The venerable eSpeak is a mainstay of Linux distributions. It is a clever Text-To-Speech (TTS) program which will read aloud the written word using a phenomenally wide variety of languages and accents. The only problem is that it sounds robotic. It has the same vocal fidelity as a 1980s Speak ‘n’ Spell toy. Monotonous, clipped, and painful to listen to. For some people, this is a feature, not a…



Piper is VERY lightweight. Kinda like espeak. I got it working on a pi 3 once. And its good enough for my phone.
Theres more human spunding stuff but they use very intensive modeling.
I just listened to the samples and it seems a bit hit-or-miss. Some of them still stumble over words, have stilted pacing, or just sound off in some other way (raspy-ness, speed). It seems to vary more voice-to-voice than by the quality setting.

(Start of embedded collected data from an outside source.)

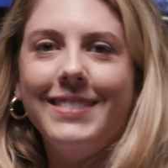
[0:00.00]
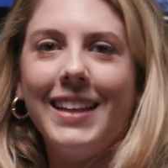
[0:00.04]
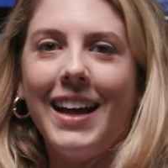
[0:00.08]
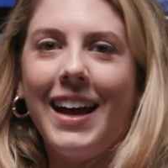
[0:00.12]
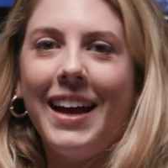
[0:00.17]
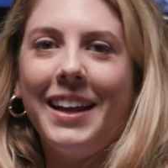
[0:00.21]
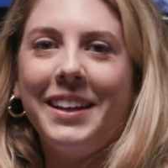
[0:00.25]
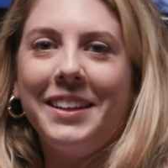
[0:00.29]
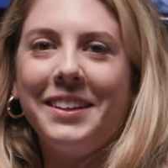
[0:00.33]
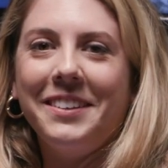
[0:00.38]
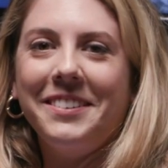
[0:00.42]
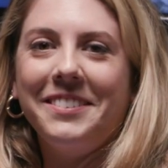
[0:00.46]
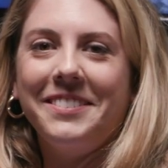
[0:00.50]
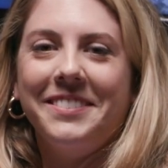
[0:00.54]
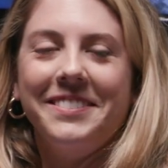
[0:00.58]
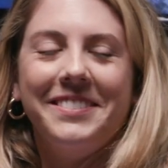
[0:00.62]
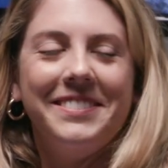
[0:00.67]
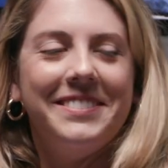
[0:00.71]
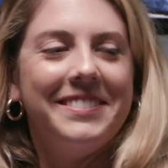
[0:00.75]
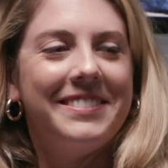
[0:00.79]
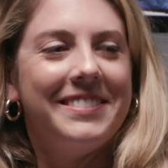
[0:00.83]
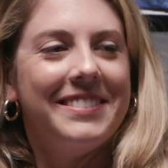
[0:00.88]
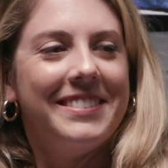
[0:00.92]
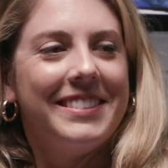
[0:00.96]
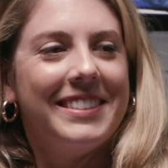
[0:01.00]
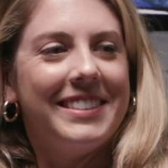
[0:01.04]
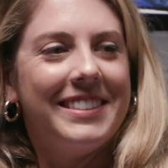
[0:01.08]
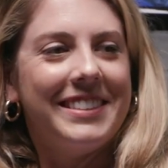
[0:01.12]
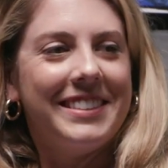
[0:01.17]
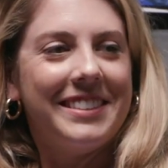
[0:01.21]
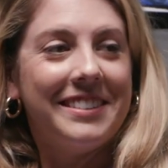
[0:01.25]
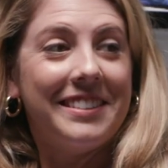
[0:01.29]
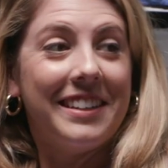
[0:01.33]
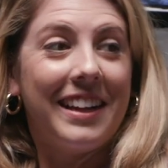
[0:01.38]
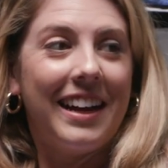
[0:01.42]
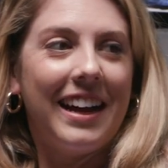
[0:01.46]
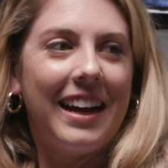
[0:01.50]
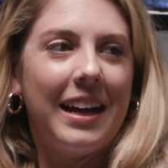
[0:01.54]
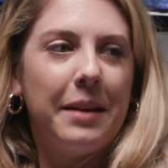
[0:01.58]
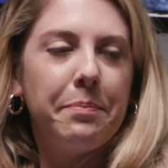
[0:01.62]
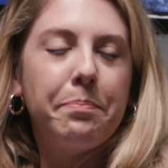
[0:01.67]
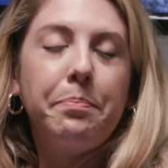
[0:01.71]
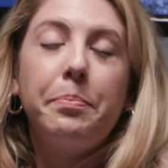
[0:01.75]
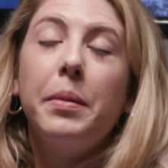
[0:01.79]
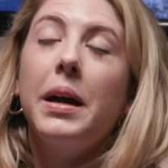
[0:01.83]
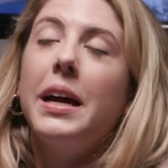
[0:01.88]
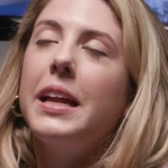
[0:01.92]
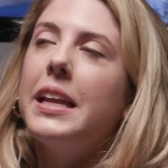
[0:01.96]
nah, dude, you're not.
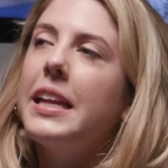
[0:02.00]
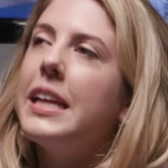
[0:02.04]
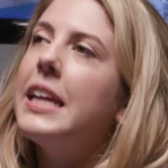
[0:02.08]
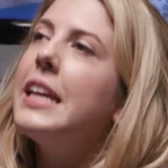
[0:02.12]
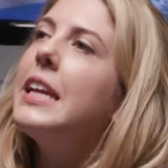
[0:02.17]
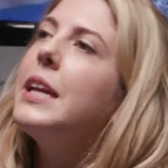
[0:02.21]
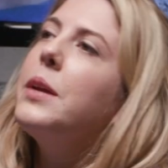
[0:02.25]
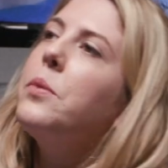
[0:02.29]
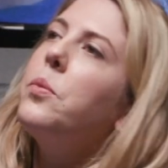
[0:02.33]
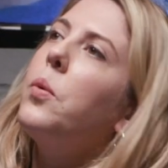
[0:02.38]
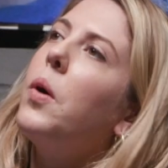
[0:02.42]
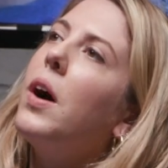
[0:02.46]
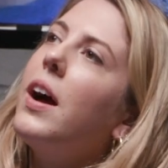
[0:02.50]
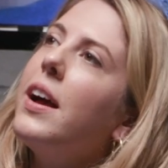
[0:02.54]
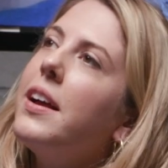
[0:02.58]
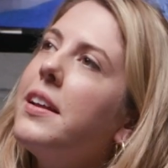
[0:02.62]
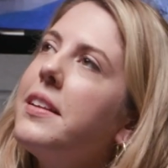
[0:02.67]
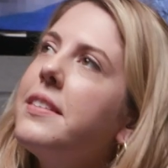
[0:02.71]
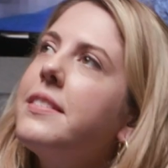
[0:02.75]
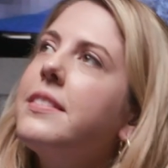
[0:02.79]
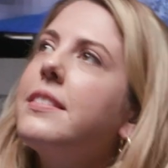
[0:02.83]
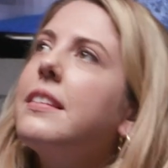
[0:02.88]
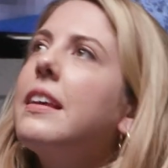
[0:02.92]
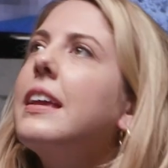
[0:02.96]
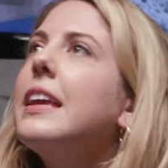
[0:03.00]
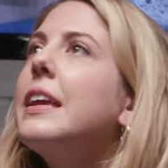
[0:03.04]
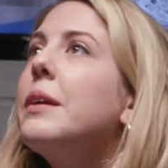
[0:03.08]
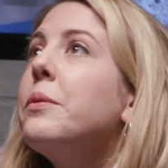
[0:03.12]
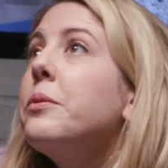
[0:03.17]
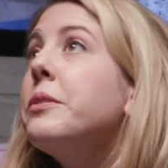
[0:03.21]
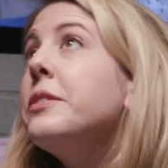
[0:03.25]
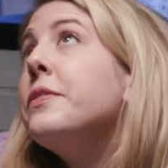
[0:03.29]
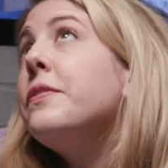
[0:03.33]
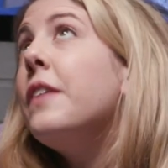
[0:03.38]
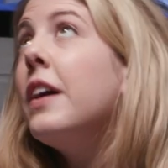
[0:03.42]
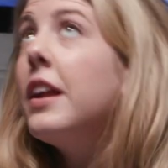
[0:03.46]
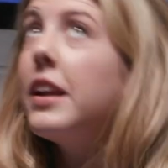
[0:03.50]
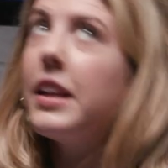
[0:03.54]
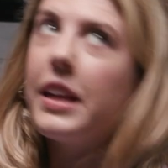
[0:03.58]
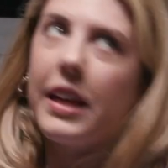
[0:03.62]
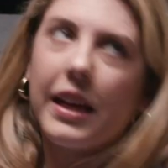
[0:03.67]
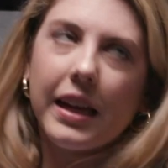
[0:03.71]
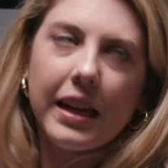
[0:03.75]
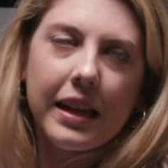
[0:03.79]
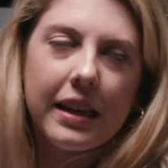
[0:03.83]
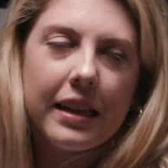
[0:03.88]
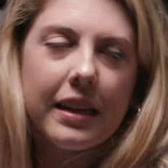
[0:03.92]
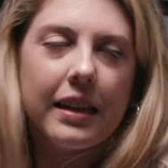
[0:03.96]
But he was
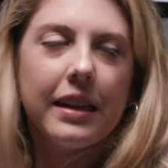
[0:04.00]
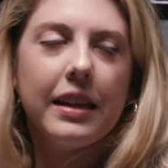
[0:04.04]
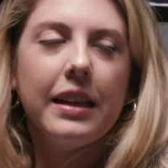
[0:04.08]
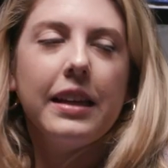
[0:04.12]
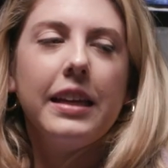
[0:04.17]
funny.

I mean I’m sure some of these voices are fine and probably better than other AI models in terms of performance… though they are a bit uncanny valley and I still think a voice meant to sound robotic (while still having personality) is probably an easier target. I didn’t notice anything like that in the samples, though I did see a couple of YT videos with a GlaDOS voice (sounding fairly accurate) that mention Piper (though I know such a thing likely wouldn’t be front-and-center due to licensing).